Dataset extract:
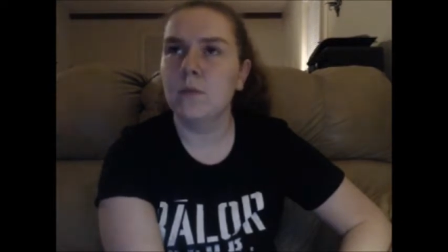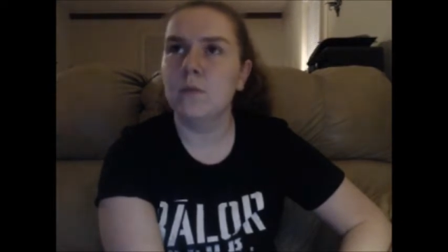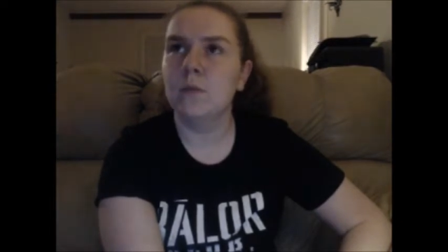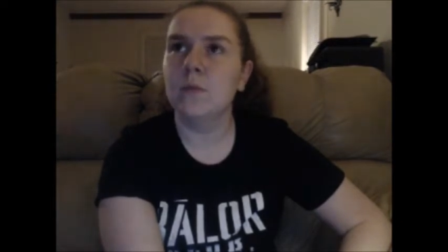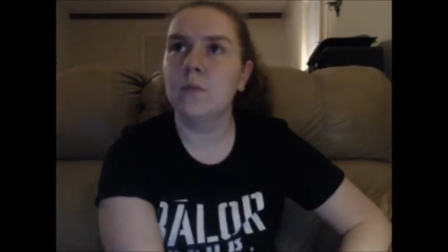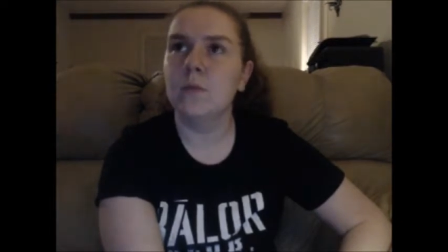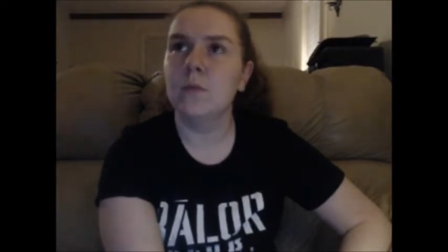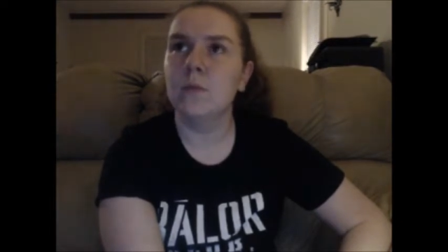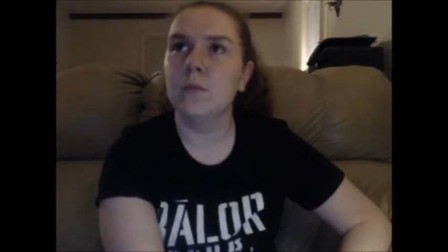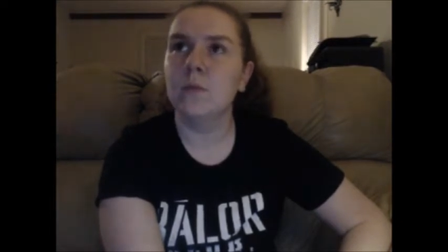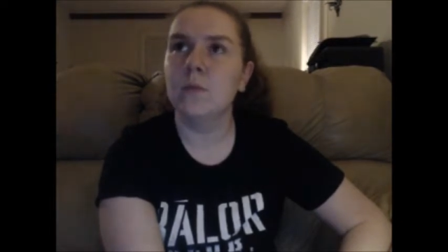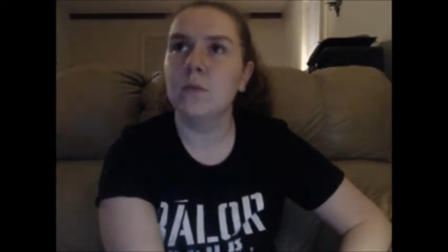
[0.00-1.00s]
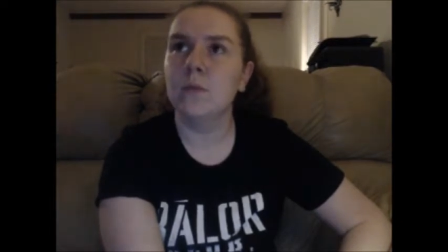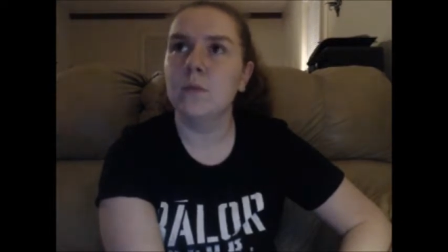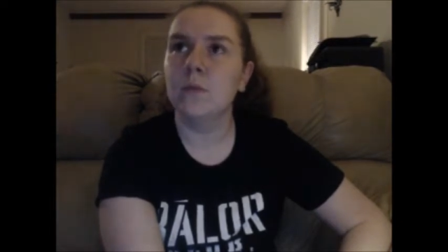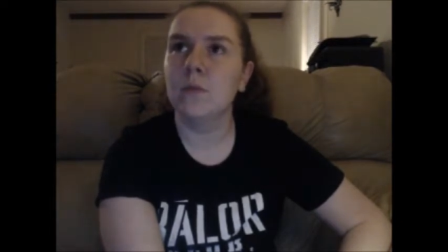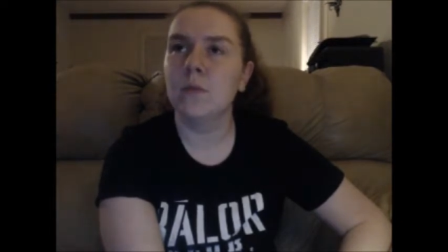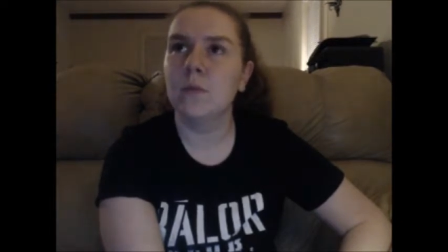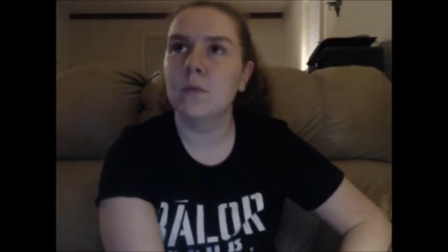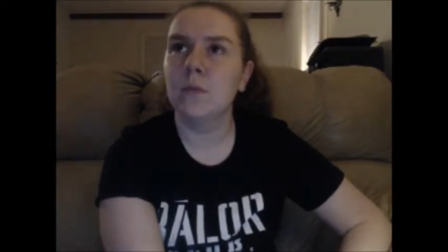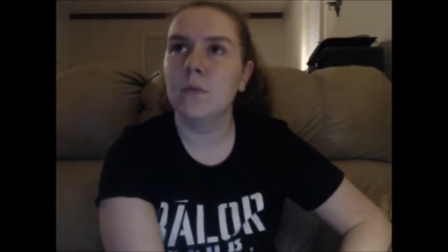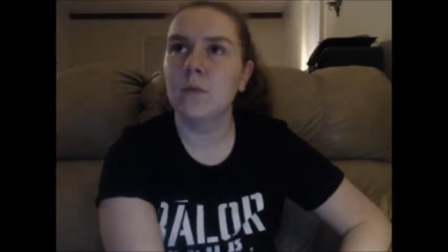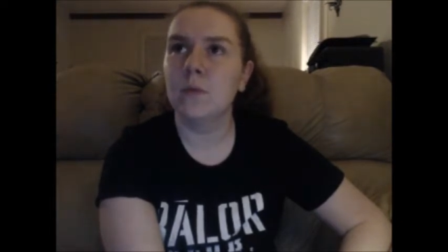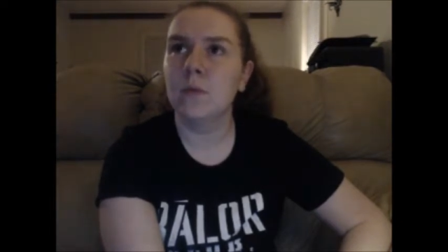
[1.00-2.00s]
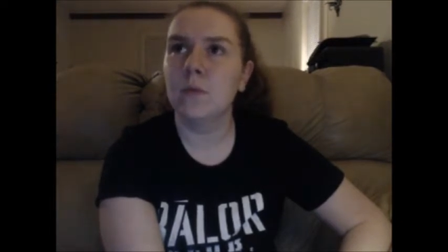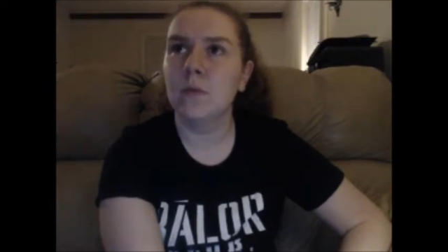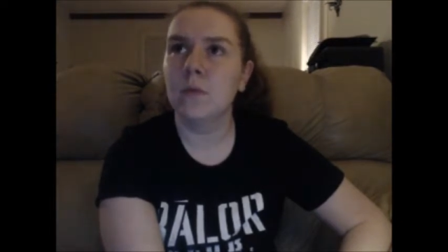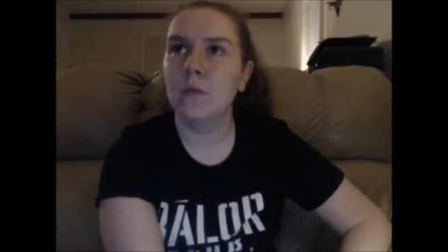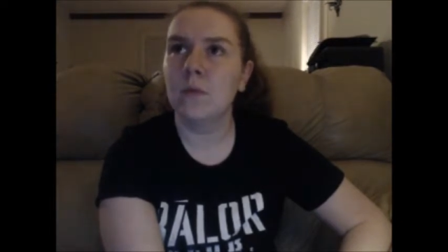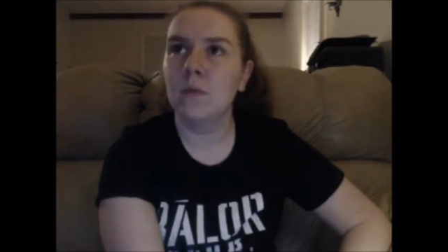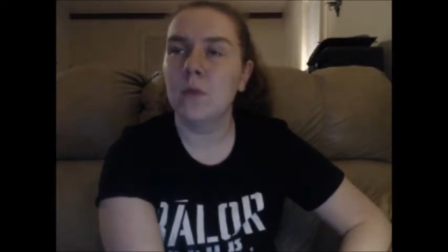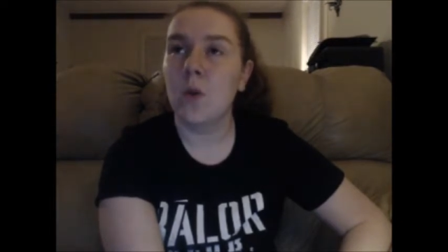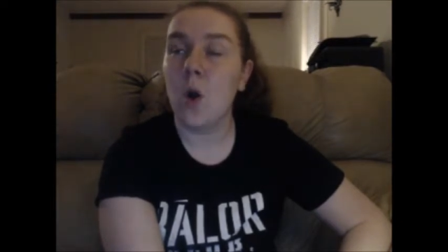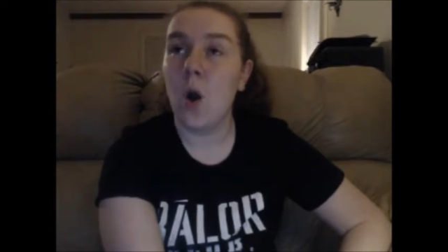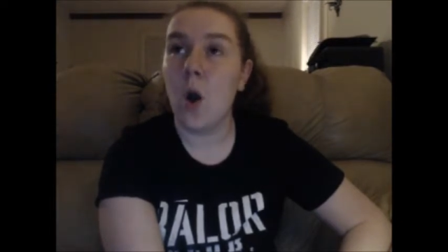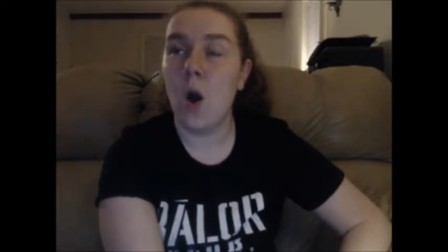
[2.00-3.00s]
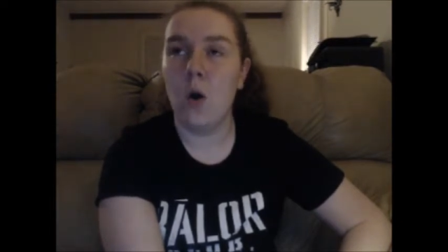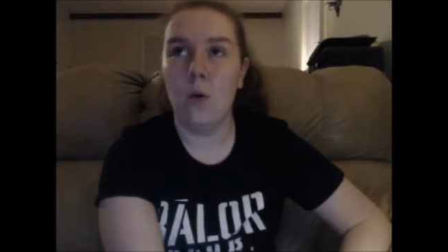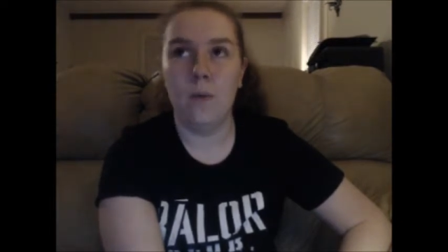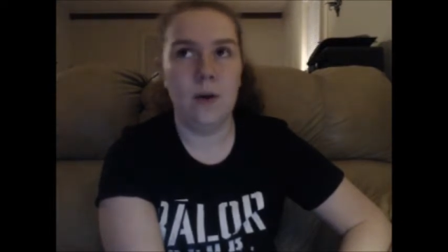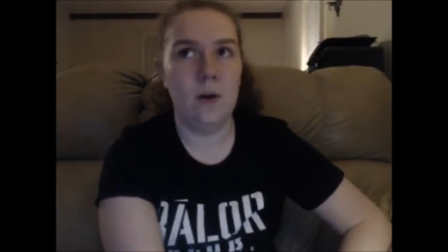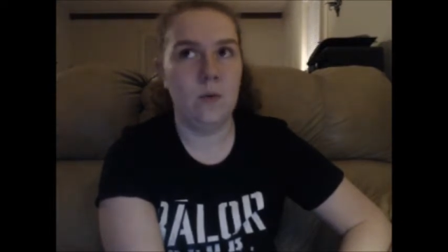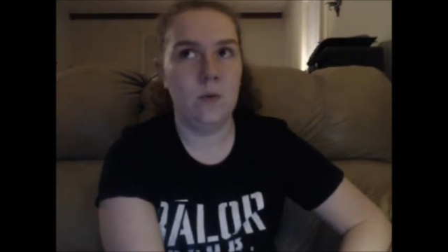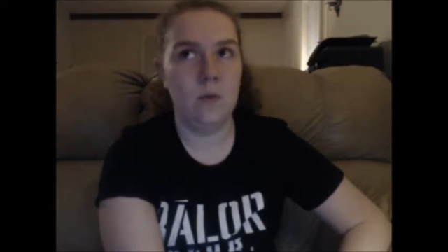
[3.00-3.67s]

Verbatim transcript: You would have beat him right off the get-go. Oh, wow.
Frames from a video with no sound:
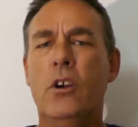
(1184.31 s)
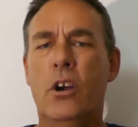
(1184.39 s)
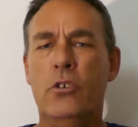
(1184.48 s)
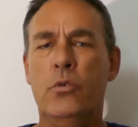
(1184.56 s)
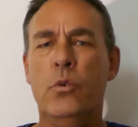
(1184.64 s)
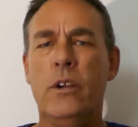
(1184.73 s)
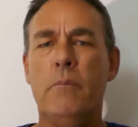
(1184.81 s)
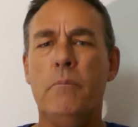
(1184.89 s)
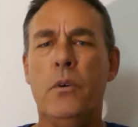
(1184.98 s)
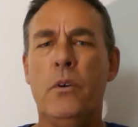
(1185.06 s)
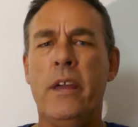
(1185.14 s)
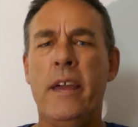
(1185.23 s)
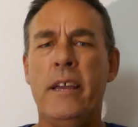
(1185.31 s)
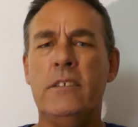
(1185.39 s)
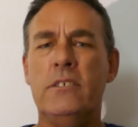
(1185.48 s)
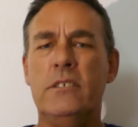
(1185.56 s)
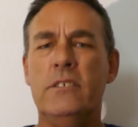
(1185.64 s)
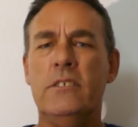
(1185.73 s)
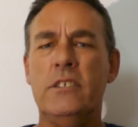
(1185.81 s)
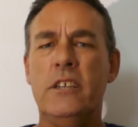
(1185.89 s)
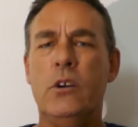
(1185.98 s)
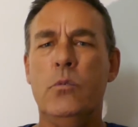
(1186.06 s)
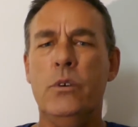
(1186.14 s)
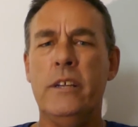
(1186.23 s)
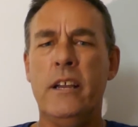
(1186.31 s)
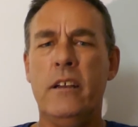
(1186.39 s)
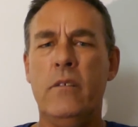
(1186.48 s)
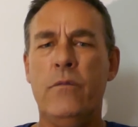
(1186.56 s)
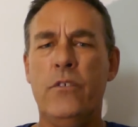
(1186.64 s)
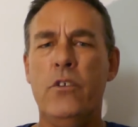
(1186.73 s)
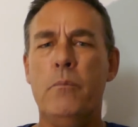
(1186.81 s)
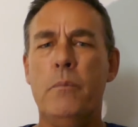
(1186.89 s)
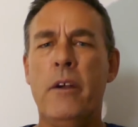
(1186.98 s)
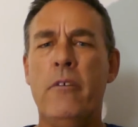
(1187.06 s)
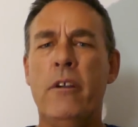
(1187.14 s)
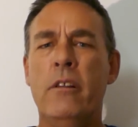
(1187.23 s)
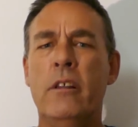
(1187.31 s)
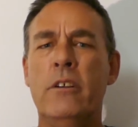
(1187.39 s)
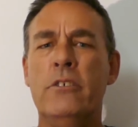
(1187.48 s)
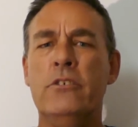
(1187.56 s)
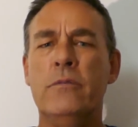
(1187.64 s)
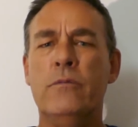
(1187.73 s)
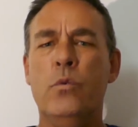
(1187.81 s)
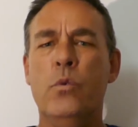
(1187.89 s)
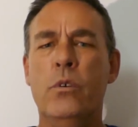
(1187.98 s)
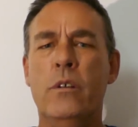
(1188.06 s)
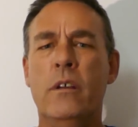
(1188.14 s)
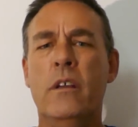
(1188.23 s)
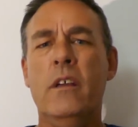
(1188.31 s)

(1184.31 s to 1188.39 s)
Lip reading: I took up my axe and said I would cut a few barrow loads of wood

What to work on:
Would you copy out the data exactly, leaving every picture out?

Answer box:
[0.00-1.00s]
[1.00-2.00s]
[2.00-3.00s]
[3.00-3.67s]

Verbatim transcript: You would have beat him right off the get-go. Oh, wow.
Frames from a video with no sound:
(1184.31 s)
(1184.39 s)
(1184.48 s)
(1184.56 s)
(1184.64 s)
(1184.73 s)
(1184.81 s)
(1184.89 s)
(1184.98 s)
(1185.06 s)
(1185.14 s)
(1185.23 s)
(1185.31 s)
(1185.39 s)
(1185.48 s)
(1185.56 s)
(1185.64 s)
(1185.73 s)
(1185.81 s)
(1185.89 s)
(1185.98 s)
(1186.06 s)
(1186.14 s)
(1186.23 s)
(1186.31 s)
(1186.39 s)
(1186.48 s)
(1186.56 s)
(1186.64 s)
(1186.73 s)
(1186.81 s)
(1186.89 s)
(1186.98 s)
(1187.06 s)
(1187.14 s)
(1187.23 s)
(1187.31 s)
(1187.39 s)
(1187.48 s)
(1187.56 s)
(1187.64 s)
(1187.73 s)
(1187.81 s)
(1187.89 s)
(1187.98 s)
(1188.06 s)
(1188.14 s)
(1188.23 s)
(1188.31 s)

(1184.31 s to 1188.39 s)
Lip reading: I took up my axe and said I would cut a few barrow loads of wood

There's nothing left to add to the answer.